Critique : Voyage à deux

Julien Foussereau | 15 décembre 2005
Julien Foussereau | 15 décembre 2005

En 1967, Stanley Donen est un réalisateur qui a déjà derrière lui près de vingt ans de métier avec un paquet de chefs d'œuvres inoubliables tels que Un jour à New York, Mariage royal et l'incontournable Singin' in the rain pour la période musical, sans oublier les comédies sophistiquées et glamour comme Charade et Drôle de frimousse, déjà avec Audrey Hepburn. Quand Voyage à deux sort sur les écrans, tout laisse à penser que le maître prend du bon temps avec une petite comédie romantique. Gros malentendu car si le film devait se résumer en une phrase, ce ne serait sûrement pas l'attendue « Ils se marièrent et eurent beaucoup d'enfants » mais plutôt « Voici comment ils vécurent ». Dès les premiers plans du film, le ton est donné, doux-amer quand le coupé Mercedes du couple Wallace s'arrête devant une église où est célébré un mariage.

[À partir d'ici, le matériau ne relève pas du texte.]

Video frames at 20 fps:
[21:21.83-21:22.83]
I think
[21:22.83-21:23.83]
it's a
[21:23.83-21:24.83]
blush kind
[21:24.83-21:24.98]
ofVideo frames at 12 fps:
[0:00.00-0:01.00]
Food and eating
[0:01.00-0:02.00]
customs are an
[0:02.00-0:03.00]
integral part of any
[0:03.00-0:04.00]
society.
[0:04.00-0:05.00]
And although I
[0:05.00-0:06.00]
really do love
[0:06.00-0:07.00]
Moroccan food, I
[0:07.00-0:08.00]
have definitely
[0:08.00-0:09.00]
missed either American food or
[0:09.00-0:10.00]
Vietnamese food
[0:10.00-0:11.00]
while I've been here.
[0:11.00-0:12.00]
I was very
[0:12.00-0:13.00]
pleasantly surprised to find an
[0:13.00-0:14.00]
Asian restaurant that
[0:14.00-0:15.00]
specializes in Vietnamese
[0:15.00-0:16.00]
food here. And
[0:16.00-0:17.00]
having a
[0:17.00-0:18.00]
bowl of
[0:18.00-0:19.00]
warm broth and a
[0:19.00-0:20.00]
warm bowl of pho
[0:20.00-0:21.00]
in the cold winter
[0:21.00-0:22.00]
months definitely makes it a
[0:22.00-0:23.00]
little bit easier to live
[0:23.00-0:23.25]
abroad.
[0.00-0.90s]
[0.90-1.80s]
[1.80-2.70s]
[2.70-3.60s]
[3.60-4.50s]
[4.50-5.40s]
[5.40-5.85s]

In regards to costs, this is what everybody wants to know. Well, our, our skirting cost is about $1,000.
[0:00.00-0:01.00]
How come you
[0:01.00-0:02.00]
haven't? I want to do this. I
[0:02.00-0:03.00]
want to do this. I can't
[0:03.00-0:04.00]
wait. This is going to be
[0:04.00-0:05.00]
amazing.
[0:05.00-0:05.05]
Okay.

Elle remarque que les héros du jour n'ont pas l'air heureux. Il rétorque sans sourciller « Pourquoi le seraient-ils ? Ils viennent de se marier ! ». Là où une profusion de films s'attache à décrire pendant deux heures la séduction entre un homme et une femme suffisamment neuneus pour ne pas se rendre compte avant qu'ils sont faits l'un pour l'autre, Stanley Donen choisit de se concentrer sur l'après, sur les conflits internes d'une relation capables de miner le quotidien. En ce sens, Voyage à deux est véritablement l'autopsie d'un couple.


Stanley Donen aurait très bien pu inscrire cette radiographie maritale dans le train-train journalier (métro, boulot, dodo) avec quelques évènements clés (le mariage, la naissance du premier enfant) et dérouler tranquillement la vie de couple, du bonheur aux mesquineries. Le coup de génie vient du scénario de Frederic Raphael qui décide de prendre la température sur quatre périodes du couple Wallace, quatre périodes de vacances en France équivalant à douze années de concubinage pour mieux les mélanger « façon puzzle ». Afin de matérialiser sur l'écran ces flashbacks non chronologiques s'imbriquant dans tous les sens, Stanley Donen emprunte des techniques narratives popularisées par la Nouvelle Vague. Concrètement, le présent de la narration (Mark et Joanna prennent l'avion puis la voiture pour aller à la réception donnée par Maurice Dalbret à Saint-Tropez) et les souvenirs se chevauchent constamment par le biais de transitions visuelles et auditives brillamment écrites. La complexité de cette structure narrative confère au récit une remarquable efficacité (il va sans dire que l'impact du film serait moindre si les quatre segments étaient déroulés dans l'ordre) puisque le contraste entre les différentes époques saute immédiatement aux yeux : l'utopie des débuts sans le sou laisse place au cynisme de la réussite bourgeoise, la tromperie empiète sur la vérité, le désir est débordé par la désillusion. Stanley Donen illustre ces différences temporelles par l'élégance habituelle de sa mise en scène en donnant un charme fou à la campagne française. Son sens du rythme, héritage des comédies musicales, est un atout incroyable dès lors qu'il s'agit de basculer d'une vignette à l'autre. Enfin il dirige superbement le couple vedette.


Quand elle accepte de tourner Voyage à deux, Audrey Hepburn n'est plus l'ingénue au regard pétillant de Vacances romaines. Il n'empêche que sa classe naturelle est toujours là et elle ne jouera plus jamais aussi bien qu'ici. Face à elle, Albert Finney, alors jeune premier lui tient la dragée haute avec sa prestation sarcastique et sa présence magnétique. Voyage à deux ne serait pas un tel chef d'œuvre sans leur alchimie. Car feindre de tomber amoureux en sortant son plus beau regard enamouré est une chose, représenter sur douze ans un couple qui bat de l'aile en est une autre. Qu'ils crachent leur répliques avec dégoût, qu'ils affichent des moues de colère rentrée face à l'ennui conjugal, les deux comédiens forcent le respect en excellant dans les moments dramatiques (le poignant face à face lors de l'adultère de Joanna) et comiques (tout le passage avec les époux Manchester et leur insupportable Ruth).


Au final, les Wallace s'aiment toujours après douze ans de vie commune, mais on peut difficilement parler de happy end. Joanna et Mark ont fait reculer la menace de divorce mais rien ne laisse croire qu'ils vont connaître le bonheur. Le film termine comme il a commencé, sur la route, à la croisée des chemins. On se demande alors si le couple roulera sur l'asphalte des nationales françaises l'été prochain. Parce que amour et bonheur ne riment pas toujours et un tel bon sens rend Voyage à deux bouleversant.